**Problem to work on:** In your copy, set down the entries exactly and exclude the pictures.

Source information: Begin

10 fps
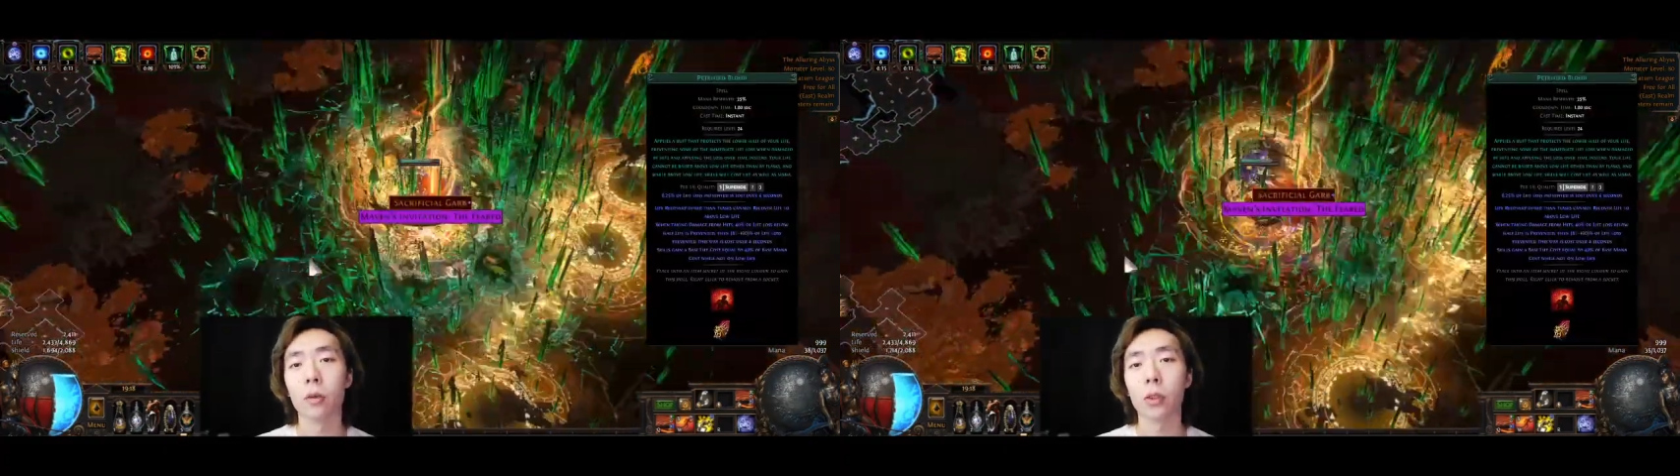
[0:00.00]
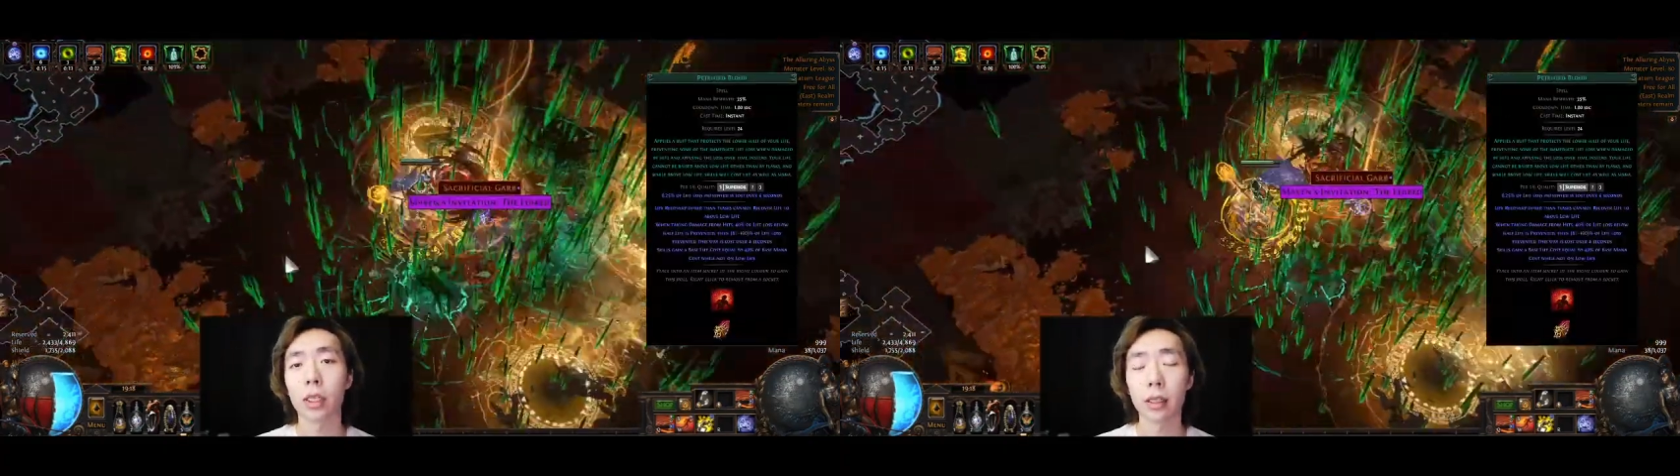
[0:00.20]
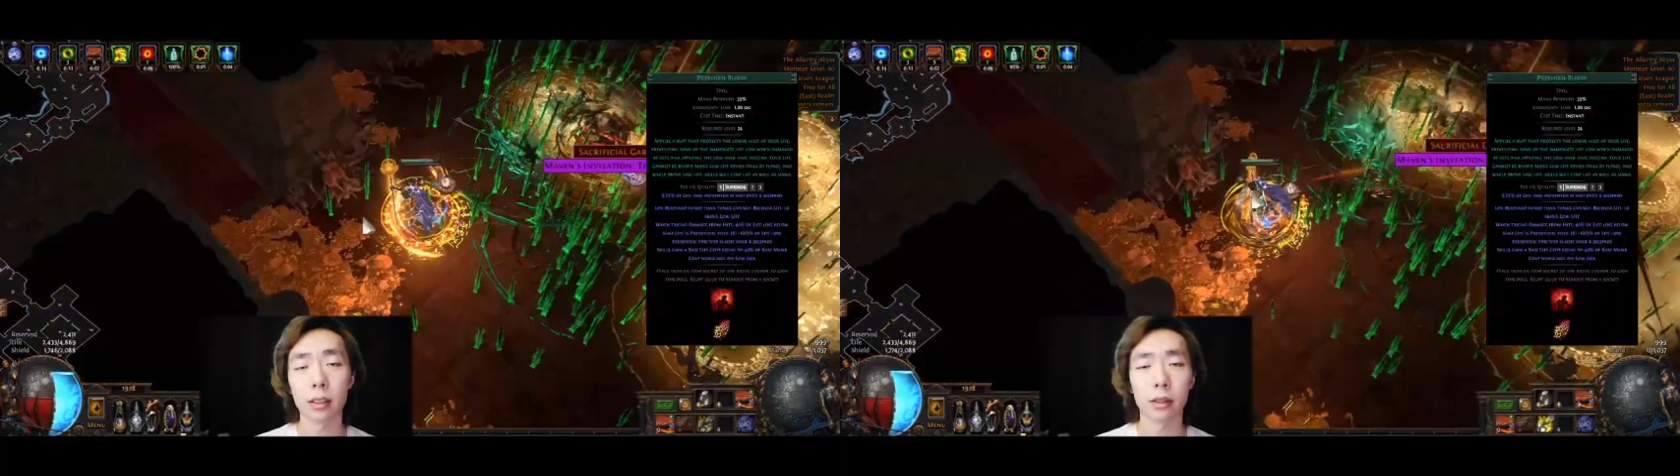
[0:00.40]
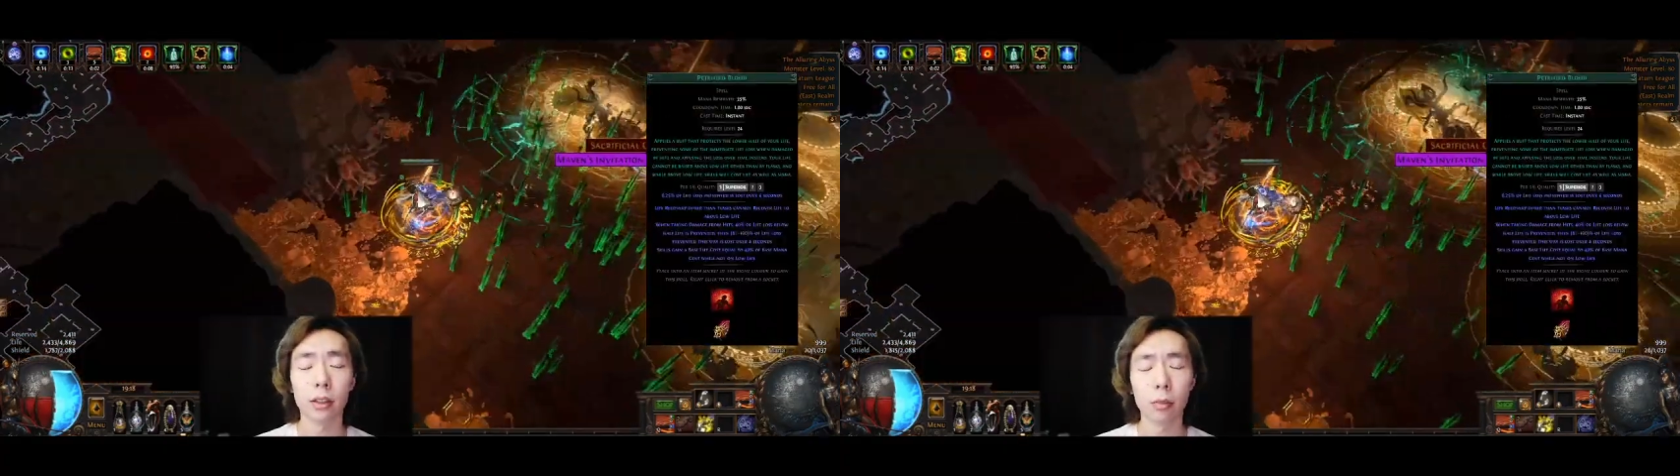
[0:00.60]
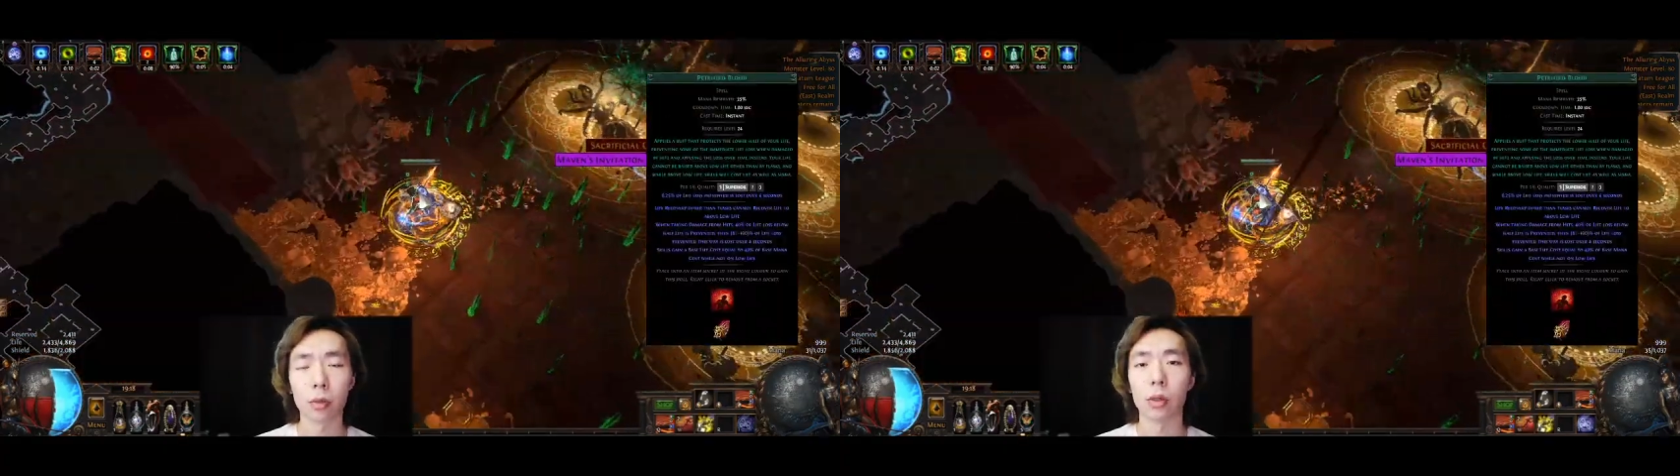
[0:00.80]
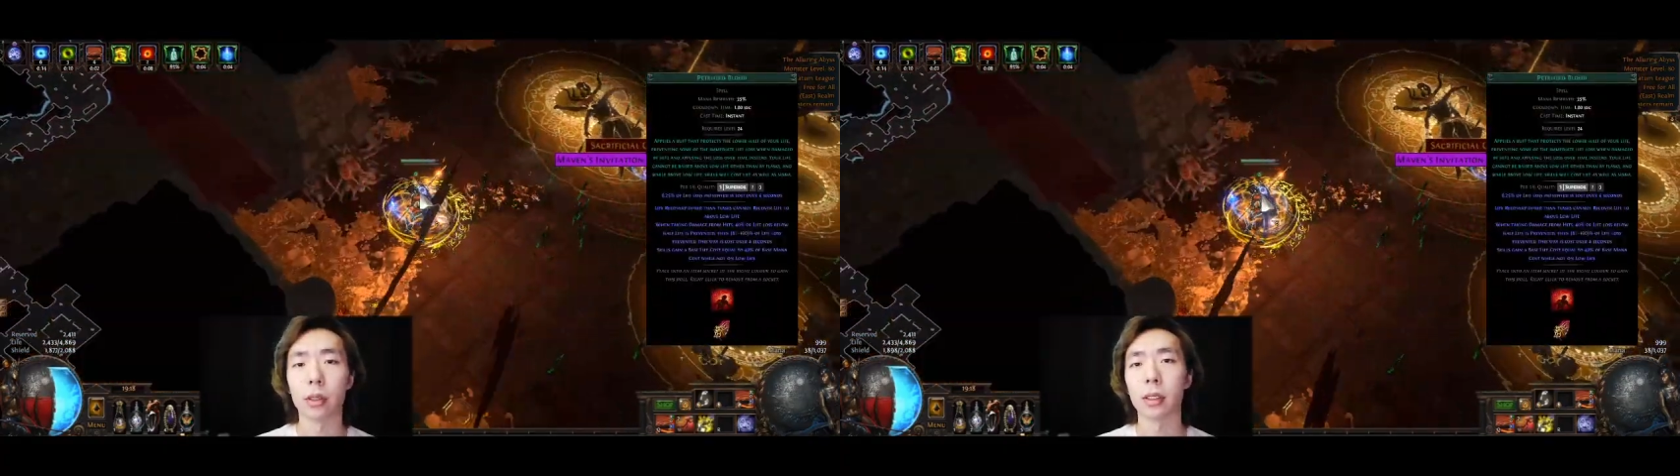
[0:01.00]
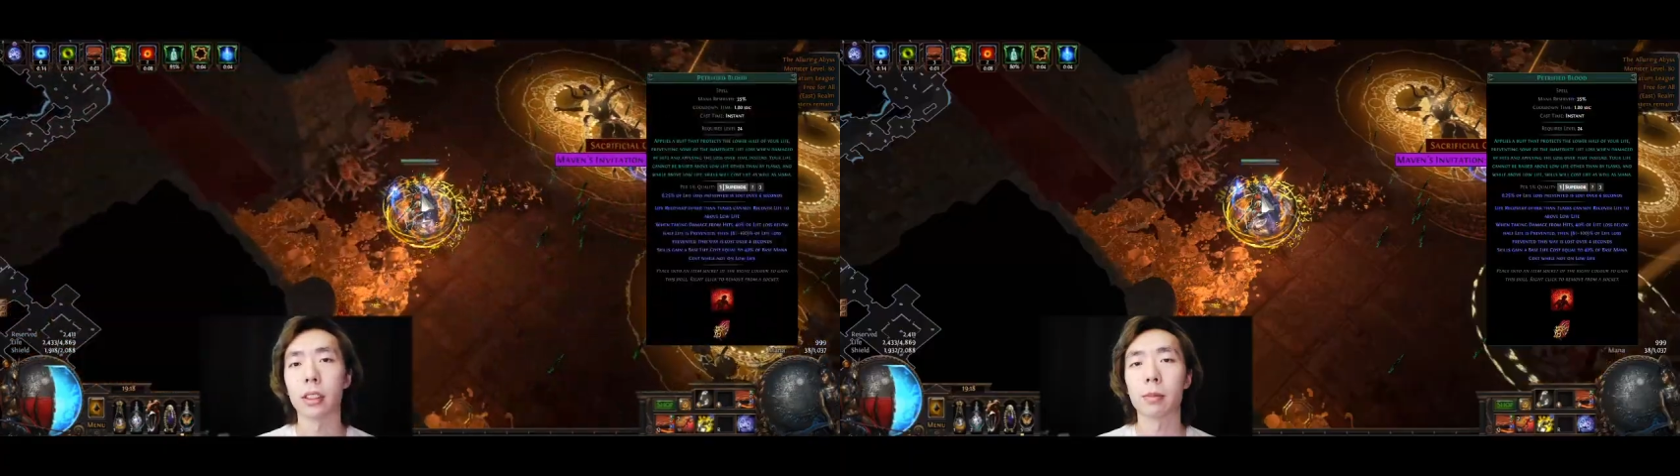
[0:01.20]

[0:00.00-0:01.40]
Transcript: which I think is super worth it,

Source information: End

**Result of the task:**
10 fps
[0:00.00]
[0:00.20]
[0:00.40]
[0:00.60]
[0:00.80]
[0:01.00]
[0:01.20]

[0:00.00-0:01.40]
Transcript: which I think is super worth it,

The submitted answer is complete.